[DATA PROVIDED Boundary: Start]

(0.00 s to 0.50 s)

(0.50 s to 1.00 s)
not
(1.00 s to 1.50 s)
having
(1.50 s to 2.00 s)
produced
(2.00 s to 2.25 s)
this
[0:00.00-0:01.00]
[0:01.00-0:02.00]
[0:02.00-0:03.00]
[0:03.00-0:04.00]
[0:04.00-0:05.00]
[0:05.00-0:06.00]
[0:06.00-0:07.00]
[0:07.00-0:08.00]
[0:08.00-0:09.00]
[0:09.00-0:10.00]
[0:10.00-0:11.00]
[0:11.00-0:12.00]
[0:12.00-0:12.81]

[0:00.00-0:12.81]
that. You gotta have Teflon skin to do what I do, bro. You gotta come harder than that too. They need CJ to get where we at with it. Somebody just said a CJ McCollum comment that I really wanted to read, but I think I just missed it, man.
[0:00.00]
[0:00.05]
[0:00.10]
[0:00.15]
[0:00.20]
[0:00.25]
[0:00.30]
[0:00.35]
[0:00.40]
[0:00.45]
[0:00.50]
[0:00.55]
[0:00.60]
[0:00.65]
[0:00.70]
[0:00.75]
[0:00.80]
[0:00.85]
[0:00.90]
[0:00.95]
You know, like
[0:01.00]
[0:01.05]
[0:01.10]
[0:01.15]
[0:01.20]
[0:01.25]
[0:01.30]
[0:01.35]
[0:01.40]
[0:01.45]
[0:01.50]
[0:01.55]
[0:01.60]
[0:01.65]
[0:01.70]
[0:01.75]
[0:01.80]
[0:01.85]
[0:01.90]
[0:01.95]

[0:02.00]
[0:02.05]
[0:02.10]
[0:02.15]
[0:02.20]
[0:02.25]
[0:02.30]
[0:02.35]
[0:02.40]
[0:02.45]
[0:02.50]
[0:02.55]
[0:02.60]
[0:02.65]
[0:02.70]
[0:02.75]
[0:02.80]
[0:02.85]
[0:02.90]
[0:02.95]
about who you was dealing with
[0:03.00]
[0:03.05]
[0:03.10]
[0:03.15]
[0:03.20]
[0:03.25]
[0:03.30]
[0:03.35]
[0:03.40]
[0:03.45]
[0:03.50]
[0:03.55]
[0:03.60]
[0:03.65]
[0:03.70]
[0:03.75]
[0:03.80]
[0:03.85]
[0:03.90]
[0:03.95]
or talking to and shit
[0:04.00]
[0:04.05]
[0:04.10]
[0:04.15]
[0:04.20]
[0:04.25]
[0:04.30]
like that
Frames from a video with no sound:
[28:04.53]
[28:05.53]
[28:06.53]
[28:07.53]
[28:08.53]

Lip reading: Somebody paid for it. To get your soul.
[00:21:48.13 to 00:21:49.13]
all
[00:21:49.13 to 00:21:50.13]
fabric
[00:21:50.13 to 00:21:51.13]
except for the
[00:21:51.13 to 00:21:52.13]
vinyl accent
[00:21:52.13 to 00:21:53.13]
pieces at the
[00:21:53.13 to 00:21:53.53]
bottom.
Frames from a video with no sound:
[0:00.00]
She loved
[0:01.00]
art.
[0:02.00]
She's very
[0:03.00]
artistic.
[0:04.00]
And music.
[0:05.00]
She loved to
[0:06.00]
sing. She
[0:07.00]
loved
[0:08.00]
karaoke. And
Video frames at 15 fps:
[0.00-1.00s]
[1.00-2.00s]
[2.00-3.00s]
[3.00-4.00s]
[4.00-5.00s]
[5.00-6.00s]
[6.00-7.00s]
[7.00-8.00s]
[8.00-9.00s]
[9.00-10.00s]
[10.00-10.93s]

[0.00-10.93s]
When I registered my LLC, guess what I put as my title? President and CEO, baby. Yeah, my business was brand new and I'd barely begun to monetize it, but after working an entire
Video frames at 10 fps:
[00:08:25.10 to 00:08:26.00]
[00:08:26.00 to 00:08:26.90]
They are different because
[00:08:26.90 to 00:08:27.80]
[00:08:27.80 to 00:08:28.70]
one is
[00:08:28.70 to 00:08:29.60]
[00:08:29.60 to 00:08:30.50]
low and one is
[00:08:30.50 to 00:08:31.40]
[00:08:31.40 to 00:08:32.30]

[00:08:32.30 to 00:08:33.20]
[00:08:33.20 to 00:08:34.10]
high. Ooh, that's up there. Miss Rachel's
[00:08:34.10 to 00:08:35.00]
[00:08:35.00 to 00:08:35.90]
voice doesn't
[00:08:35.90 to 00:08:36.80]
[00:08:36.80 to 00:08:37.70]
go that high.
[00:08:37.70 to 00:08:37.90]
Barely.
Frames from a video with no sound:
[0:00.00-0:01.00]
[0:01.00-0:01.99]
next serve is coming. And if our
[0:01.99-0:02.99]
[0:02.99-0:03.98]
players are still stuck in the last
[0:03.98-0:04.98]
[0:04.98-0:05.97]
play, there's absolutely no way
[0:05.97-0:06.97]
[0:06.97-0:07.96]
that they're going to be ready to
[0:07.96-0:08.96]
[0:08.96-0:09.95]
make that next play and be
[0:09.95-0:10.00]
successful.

[DATA PROVIDED Boundary: End]

WHAT TO PRODUCE: Each record above, from first to last, should be written out again exactly.

EXERCISE SOLUTION:
(0.00 s to 0.50 s)

(0.50 s to 1.00 s)
not
(1.00 s to 1.50 s)
having
(1.50 s to 2.00 s)
produced
(2.00 s to 2.25 s)
this
[0:00.00-0:01.00]
[0:01.00-0:02.00]
[0:02.00-0:03.00]
[0:03.00-0:04.00]
[0:04.00-0:05.00]
[0:05.00-0:06.00]
[0:06.00-0:07.00]
[0:07.00-0:08.00]
[0:08.00-0:09.00]
[0:09.00-0:10.00]
[0:10.00-0:11.00]
[0:11.00-0:12.00]
[0:12.00-0:12.81]

[0:00.00-0:12.81]
that. You gotta have Teflon skin to do what I do, bro. You gotta come harder than that too. They need CJ to get where we at with it. Somebody just said a CJ McCollum comment that I really wanted to read, but I think I just missed it, man.
[0:00.00]
[0:00.05]
[0:00.10]
[0:00.15]
[0:00.20]
[0:00.25]
[0:00.30]
[0:00.35]
[0:00.40]
[0:00.45]
[0:00.50]
[0:00.55]
[0:00.60]
[0:00.65]
[0:00.70]
[0:00.75]
[0:00.80]
[0:00.85]
[0:00.90]
[0:00.95]
You know, like
[0:01.00]
[0:01.05]
[0:01.10]
[0:01.15]
[0:01.20]
[0:01.25]
[0:01.30]
[0:01.35]
[0:01.40]
[0:01.45]
[0:01.50]
[0:01.55]
[0:01.60]
[0:01.65]
[0:01.70]
[0:01.75]
[0:01.80]
[0:01.85]
[0:01.90]
[0:01.95]

[0:02.00]
[0:02.05]
[0:02.10]
[0:02.15]
[0:02.20]
[0:02.25]
[0:02.30]
[0:02.35]
[0:02.40]
[0:02.45]
[0:02.50]
[0:02.55]
[0:02.60]
[0:02.65]
[0:02.70]
[0:02.75]
[0:02.80]
[0:02.85]
[0:02.90]
[0:02.95]
about who you was dealing with
[0:03.00]
[0:03.05]
[0:03.10]
[0:03.15]
[0:03.20]
[0:03.25]
[0:03.30]
[0:03.35]
[0:03.40]
[0:03.45]
[0:03.50]
[0:03.55]
[0:03.60]
[0:03.65]
[0:03.70]
[0:03.75]
[0:03.80]
[0:03.85]
[0:03.90]
[0:03.95]
or talking to and shit
[0:04.00]
[0:04.05]
[0:04.10]
[0:04.15]
[0:04.20]
[0:04.25]
[0:04.30]
like that
Frames from a video with no sound:
[28:04.53]
[28:05.53]
[28:06.53]
[28:07.53]
[28:08.53]

Lip reading: Somebody paid for it. To get your soul.
[00:21:48.13 to 00:21:49.13]
all
[00:21:49.13 to 00:21:50.13]
fabric
[00:21:50.13 to 00:21:51.13]
except for the
[00:21:51.13 to 00:21:52.13]
vinyl accent
[00:21:52.13 to 00:21:53.13]
pieces at the
[00:21:53.13 to 00:21:53.53]
bottom.
Frames from a video with no sound:
[0:00.00]
She loved
[0:01.00]
art.
[0:02.00]
She's very
[0:03.00]
artistic.
[0:04.00]
And music.
[0:05.00]
She loved to
[0:06.00]
sing. She
[0:07.00]
loved
[0:08.00]
karaoke. And
Video frames at 15 fps:
[0.00-1.00s]
[1.00-2.00s]
[2.00-3.00s]
[3.00-4.00s]
[4.00-5.00s]
[5.00-6.00s]
[6.00-7.00s]
[7.00-8.00s]
[8.00-9.00s]
[9.00-10.00s]
[10.00-10.93s]

[0.00-10.93s]
When I registered my LLC, guess what I put as my title? President and CEO, baby. Yeah, my business was brand new and I'd barely begun to monetize it, but after working an entire
Video frames at 10 fps:
[00:08:25.10 to 00:08:26.00]
[00:08:26.00 to 00:08:26.90]
They are different because
[00:08:26.90 to 00:08:27.80]
[00:08:27.80 to 00:08:28.70]
one is
[00:08:28.70 to 00:08:29.60]
[00:08:29.60 to 00:08:30.50]
low and one is
[00:08:30.50 to 00:08:31.40]
[00:08:31.40 to 00:08:32.30]

[00:08:32.30 to 00:08:33.20]
[00:08:33.20 to 00:08:34.10]
high. Ooh, that's up there. Miss Rachel's
[00:08:34.10 to 00:08:35.00]
[00:08:35.00 to 00:08:35.90]
voice doesn't
[00:08:35.90 to 00:08:36.80]
[00:08:36.80 to 00:08:37.70]
go that high.
[00:08:37.70 to 00:08:37.90]
Barely.
Frames from a video with no sound:
[0:00.00-0:01.00]
[0:01.00-0:01.99]
next serve is coming. And if our
[0:01.99-0:02.99]
[0:02.99-0:03.98]
players are still stuck in the last
[0:03.98-0:04.98]
[0:04.98-0:05.97]
play, there's absolutely no way
[0:05.97-0:06.97]
[0:06.97-0:07.96]
that they're going to be ready to
[0:07.96-0:08.96]
[0:08.96-0:09.95]
make that next play and be
[0:09.95-0:10.00]
successful.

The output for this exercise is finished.